ASSIGNED TASK: Your answer must be an exact copy of the records below, with no pictures in it.

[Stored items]

------

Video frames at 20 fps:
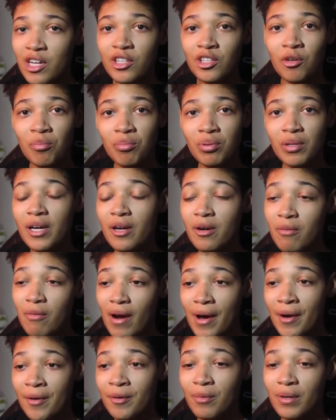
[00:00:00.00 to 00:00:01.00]
to play
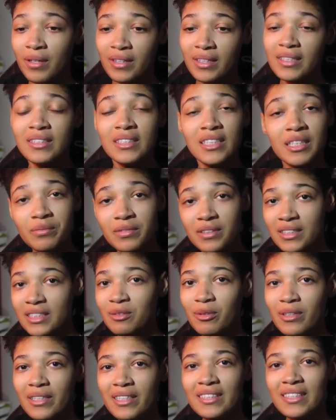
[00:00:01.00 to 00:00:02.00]
around with this sim, to see
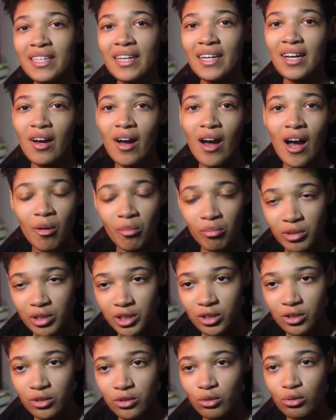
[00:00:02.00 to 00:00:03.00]
what he's gonna
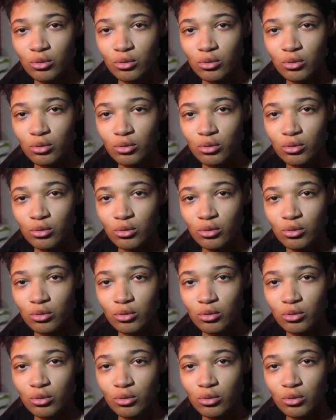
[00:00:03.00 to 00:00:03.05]
accomplish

------

WRITTEN RESPONSE:
Video frames at 20 fps:
[00:00:00.00 to 00:00:01.00]
to play
[00:00:01.00 to 00:00:02.00]
around with this sim, to see
[00:00:02.00 to 00:00:03.00]
what he's gonna
[00:00:03.00 to 00:00:03.05]
accomplish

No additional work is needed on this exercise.